Chris Wright <dhasenan gmail.com> writes:

On Sun, 21 Feb 2016 16:05:49 +0000, Stefan Koch wrote:

 just a small update on the API It could look something like this
 
 auto results = table.select("name","surname").where!("age","sex",
 (age, sex) => sex.as!Sex == Sex.female, age.as!uint < 40));

That means never using an index.

Feb 21 2016

Stefan Koch <uplink.coder googlemail.com> writes:

On Sunday, 21 February 2016 at 18:08:30 UTC, Chris Wright wrote:
 That means never using an index.

How so ?

Feb 21 2016

Chris Wright <dhasenan gmail.com> writes:

On Sun, 21 Feb 2016 18:12:27 +0000, Stefan Koch wrote:

 On Sunday, 21 February 2016 at 18:08:30 UTC, Chris Wright wrote:
 That means never using an index.

 How so ?

Or rather, parsing a query to use an index becomes exponential unless you 
parse X86 instructions.


So in order to evaluate the lambda, you have to invoke it.

You can't override <= separately from <. You only have an opCmp 
invocation and return value. So with a query filter like:

query.where!("age", (age) => age >= 18);

You know it's being compared to 10, but you don't know what comparison. 
So the first time, you have opCmp return -1, and the lambda yields false. 
Try again, have opCmp return 0, and the lambda yields true. Try a third 
time, have opCmp return 1, and it yields true.

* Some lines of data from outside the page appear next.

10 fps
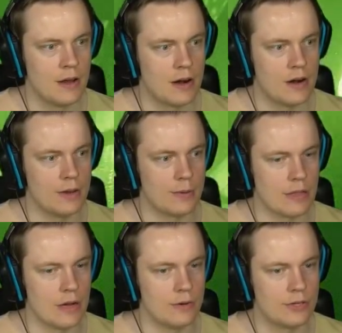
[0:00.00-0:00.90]
Are you
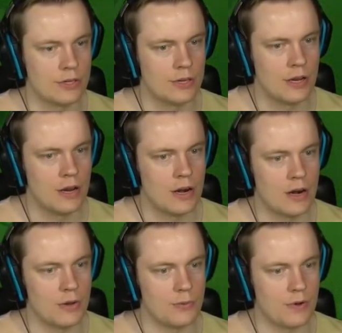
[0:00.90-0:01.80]
close?
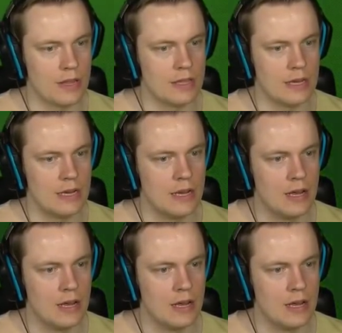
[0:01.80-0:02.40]
Are you friendly?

That's three invocations for one variable. What about two variables?

query.where!("age,parental_supervision",
  (age, parentalSupervision) => age >= 18 || parentalSupervision == true);

Now I have to try three different values for the 'age' expression and two 
for the 'parentalSupervision' variable, and there's a combinatorial 
expansion.

That yields a giant truth table, and that's probably good enough. You 
look at which columns have an index and, of those, which have the best 
correlation with the lambda's result. That even lets you reduce the 
amount of memory you use -- you don't need to hold the whole truth table, 
just a series of counters. But you're still dealing with O(2**n) 
evaluations of the lambda.

Feb 21 2016

Stefan Koch <uplink.coder googlemail.com> writes:

On Sunday, 21 February 2016 at 18:32:29 UTC, Chris Wright wrote:
 Or rather, parsing a query to use an index becomes exponential 
 unless you parse X86 instructions.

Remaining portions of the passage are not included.